BACKGROUND Graphene is a kind of monolayer planar film with hexagonal honeycomb lattice

composed of carbon atoms in sp2 hybrid orbitals, and the main chemical components are

carbon atoms and polar oxygen-containing functional groups, which is widely payed attention

as an excellent material. The specific surface area of graphene and graphene oxide is as high

as 2600m 2/g, which is about 1.5-2 times of that of conventional activated carbon, and

graphene and graphene oxide can be used as carriers of small molecules. Because of its special

structure and barrier effect, the selective release and sustained release of small molecules can

be controlled by adjusting the diameter of the internal pores.

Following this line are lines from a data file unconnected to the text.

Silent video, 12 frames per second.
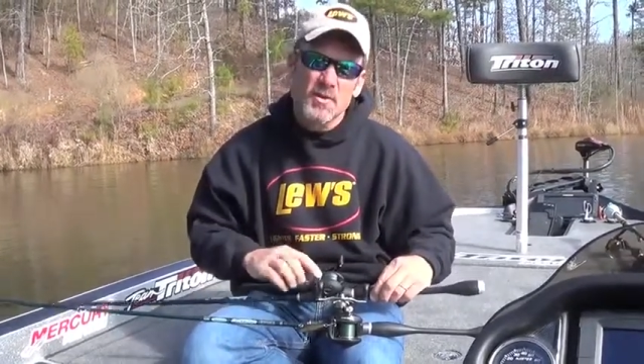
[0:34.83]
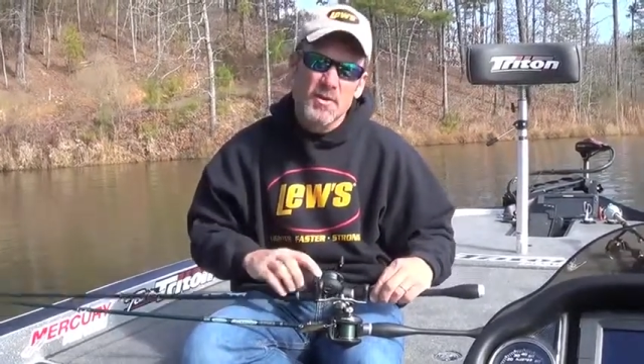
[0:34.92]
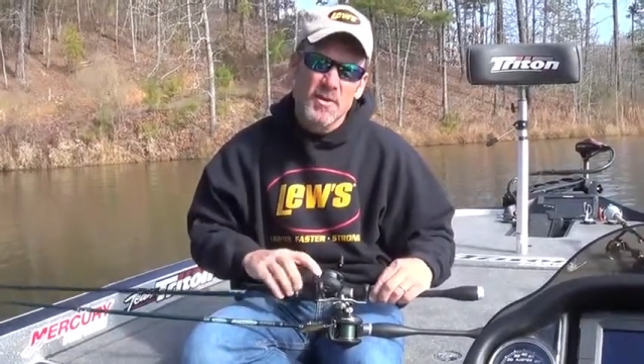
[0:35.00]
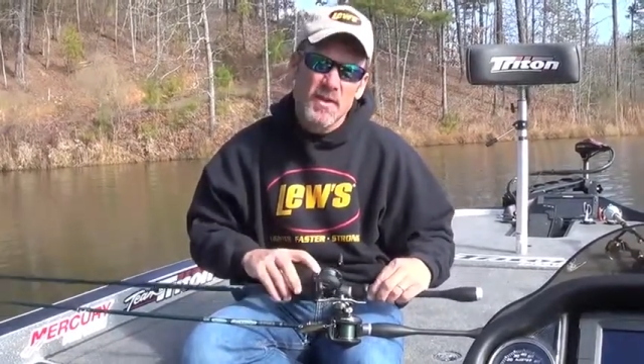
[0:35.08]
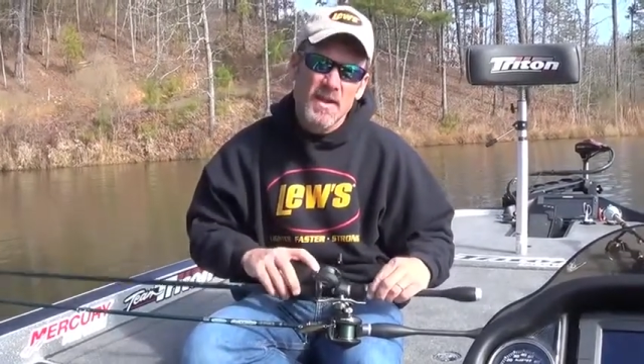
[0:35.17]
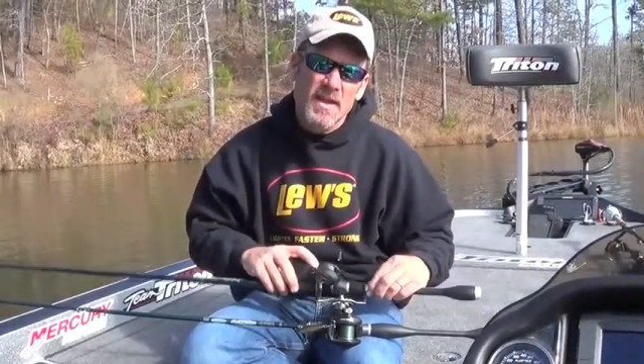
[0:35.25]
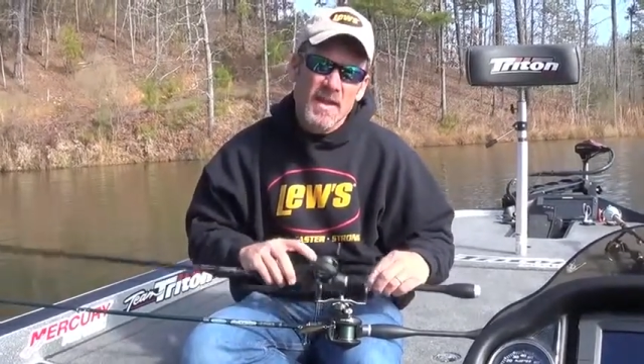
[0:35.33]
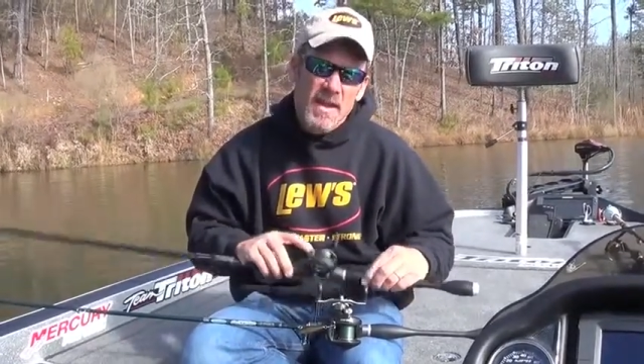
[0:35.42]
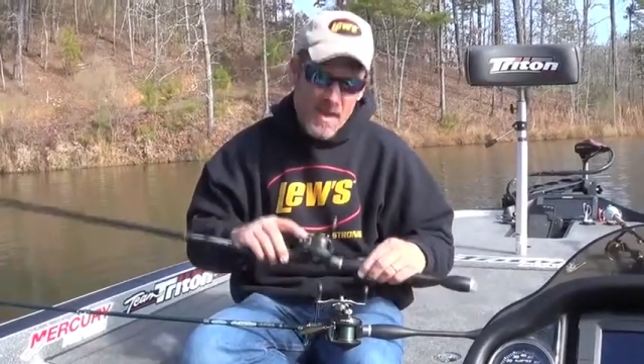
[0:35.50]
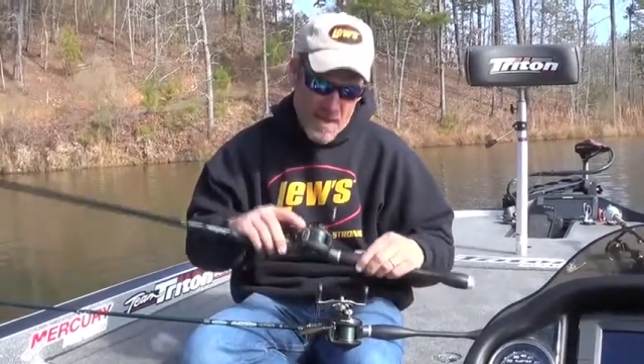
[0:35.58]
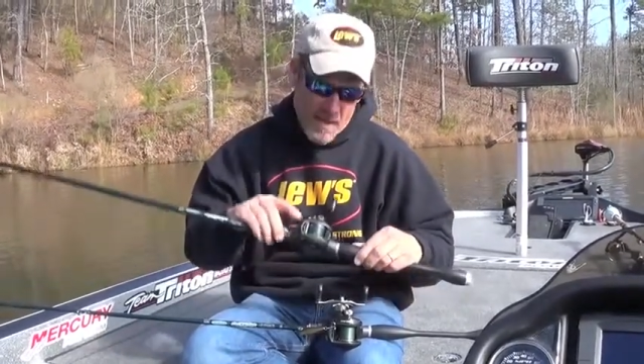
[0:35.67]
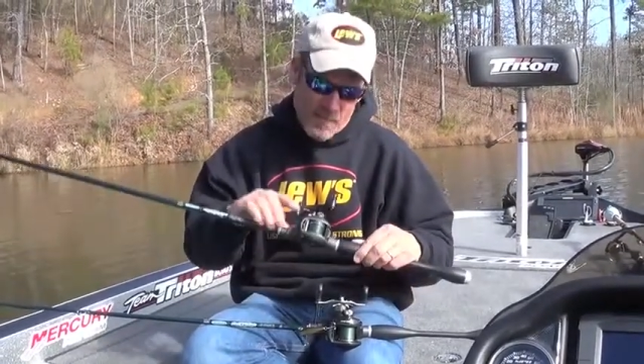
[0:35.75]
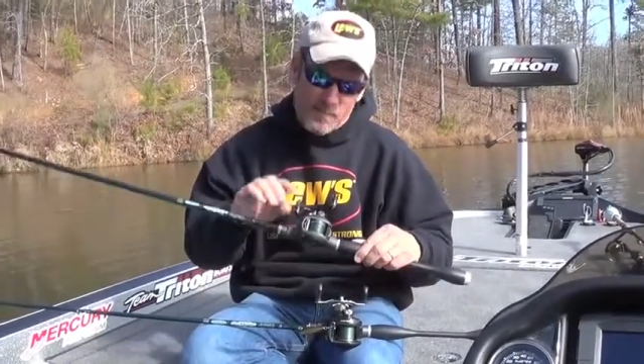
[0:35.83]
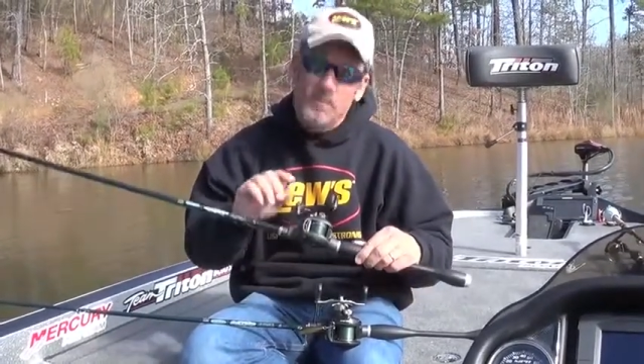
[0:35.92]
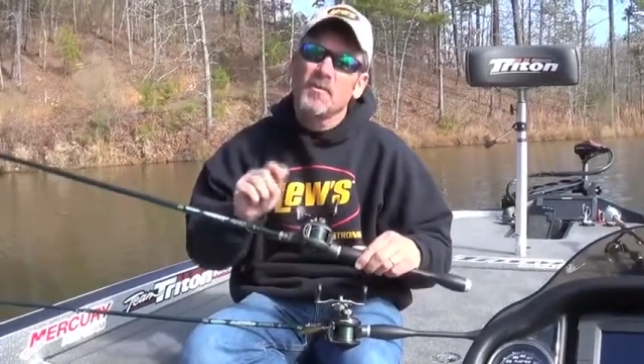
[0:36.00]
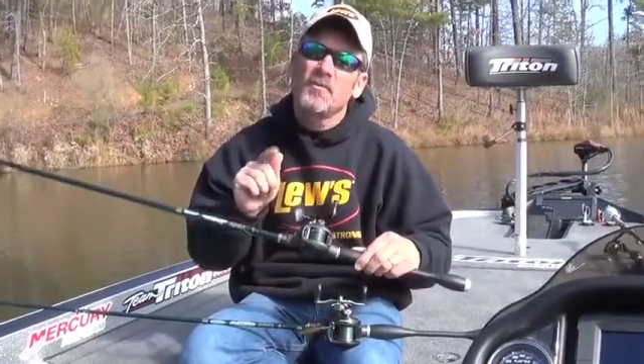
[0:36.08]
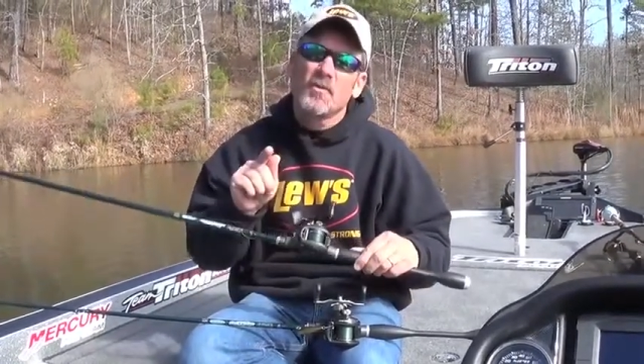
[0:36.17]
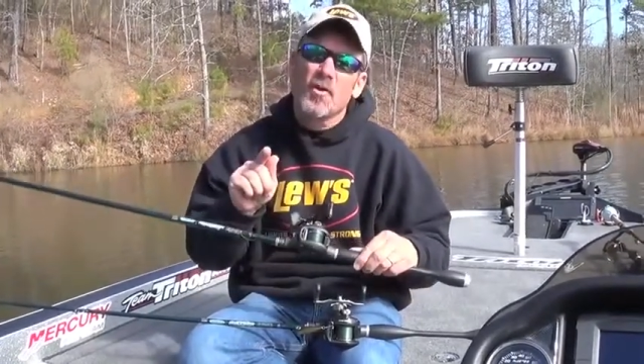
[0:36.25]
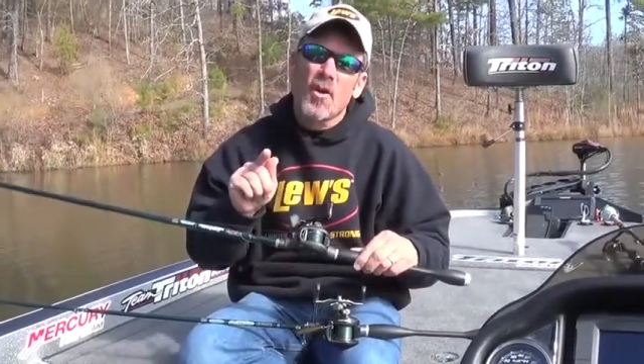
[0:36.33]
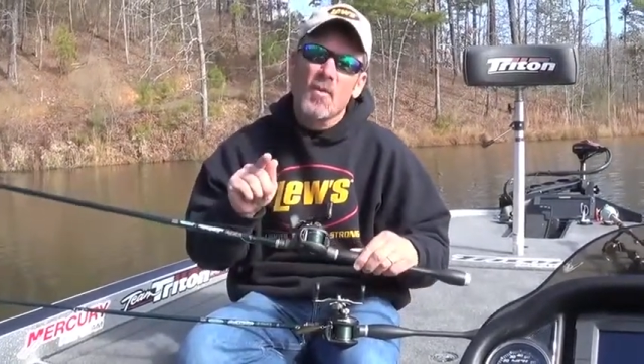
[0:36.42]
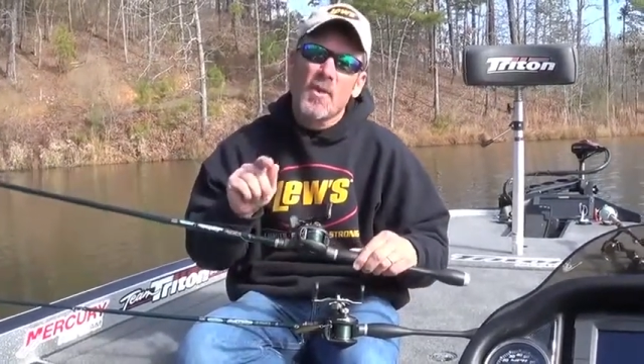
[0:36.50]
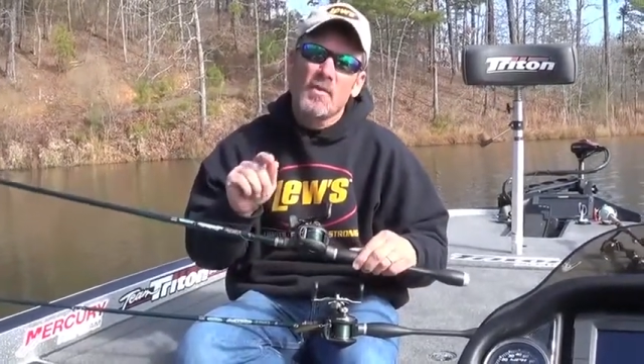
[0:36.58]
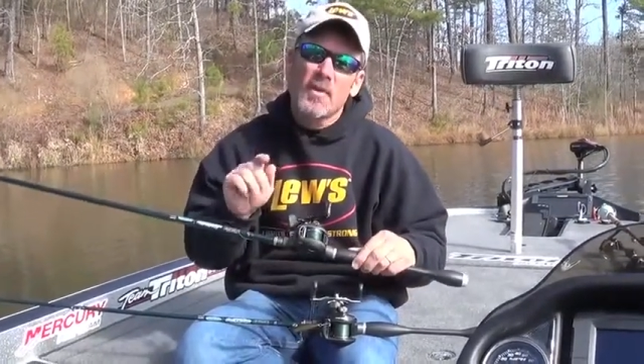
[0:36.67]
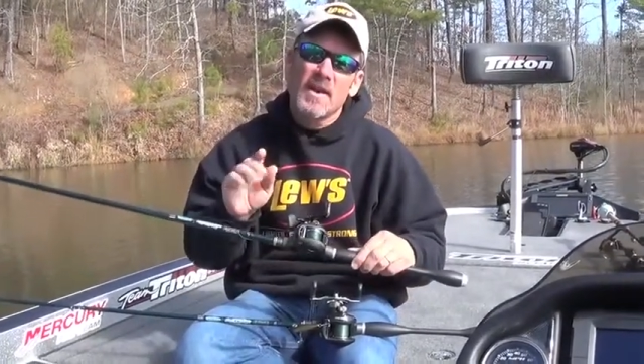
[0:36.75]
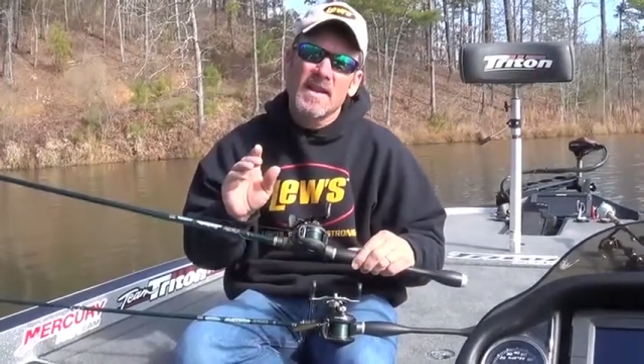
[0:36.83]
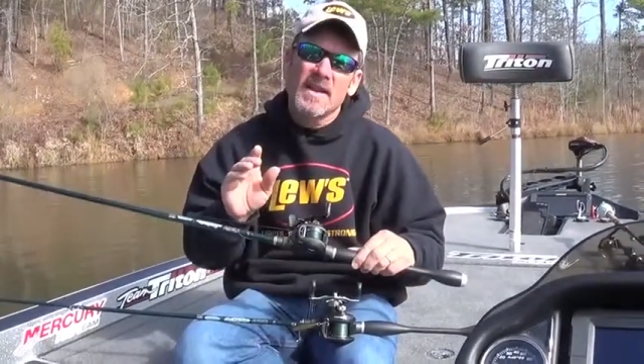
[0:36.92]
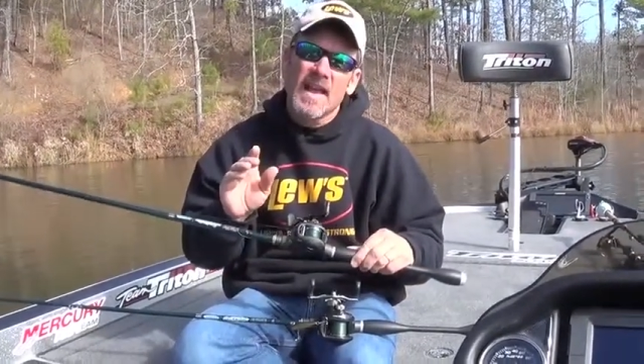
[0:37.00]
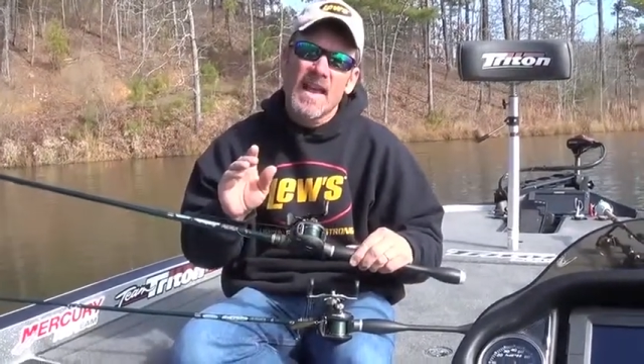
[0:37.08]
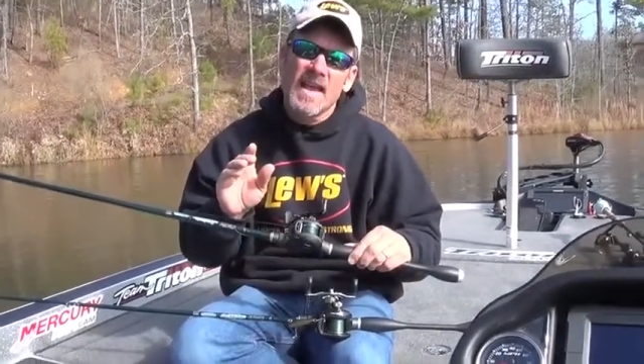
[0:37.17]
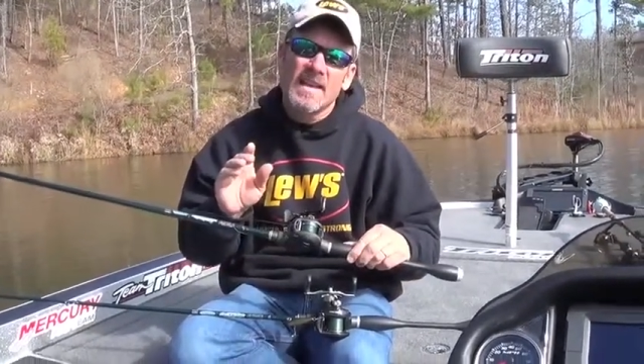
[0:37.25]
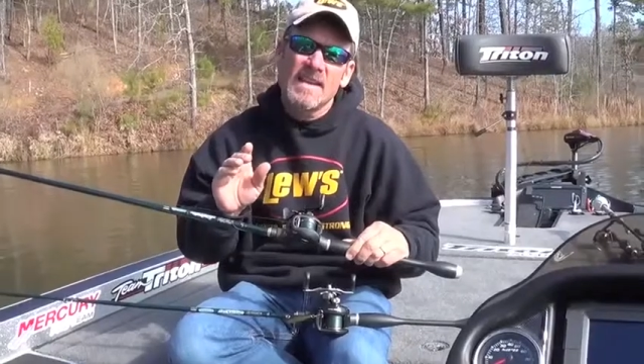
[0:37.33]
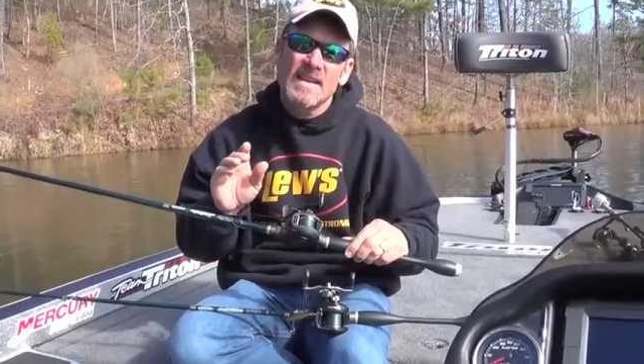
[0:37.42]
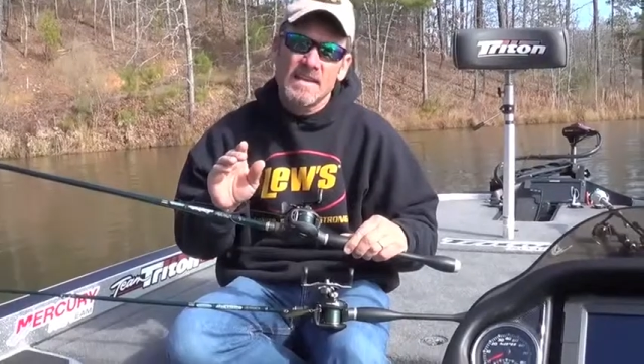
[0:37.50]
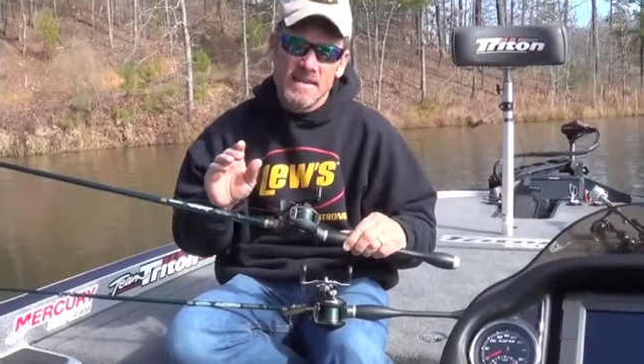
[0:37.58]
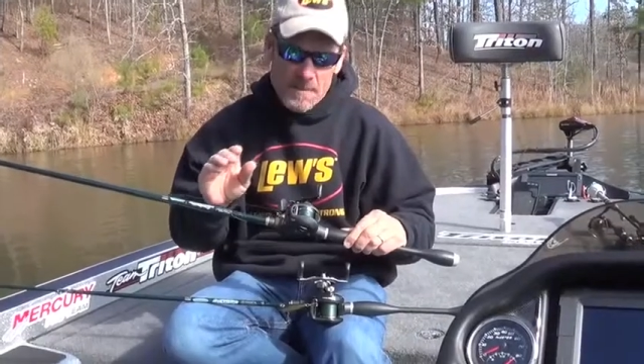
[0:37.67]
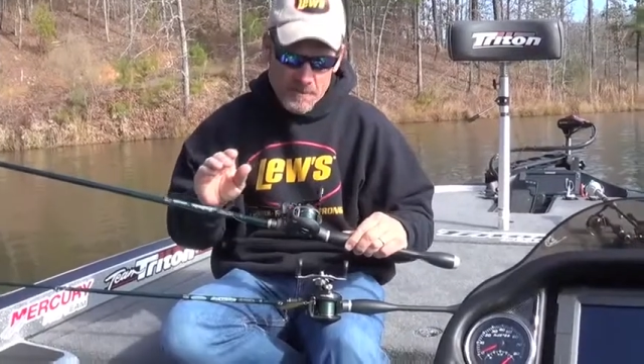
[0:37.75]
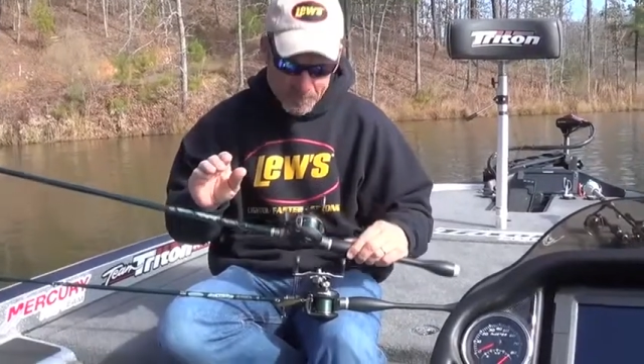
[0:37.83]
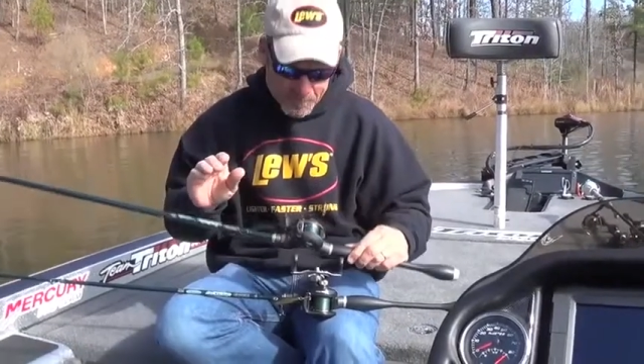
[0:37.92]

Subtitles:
Duty and for all my braided line needs.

Chitosan (CS), chemical name poly(1,4)-2-amino-2-deoxy-p-D-glucose, is natural

polysaccharide polymer obtained from a deacetylation derivative of chitin. Chitosan has the

advantages of excellent broad-spectrum antibacterial and good film-forming property, and

Chitosan is environment friendly, easy to degrade and non toxic and pollution-free. The

positive charge of chitosan in water can produce electrostatic interaction with negatively

charged graphene oxide. At the same time, the hydroxyl and carboxyl groups of porous

graphene oxide are easy to perform hydrogen-bonding interaction with the amino group of

nano chitosan, thus forming self-assembled structure. At the same time, the hydroxyl and

amino groups in chitosan molecular chain can also provide reduction stability for graphene

oxide nanomaterials. In addition, the good biocompatibility and biodegradability of chitosan

make it possible for chitosan based materials to be used in the field of biological agriculture.

SUMMARY The present disclosure is to provide a self-assembled nanosphere and its preparation

method and application in the sustained release of food preservative. The self-assembled

nanosphere has good sustained release effect on the small molecule preservative.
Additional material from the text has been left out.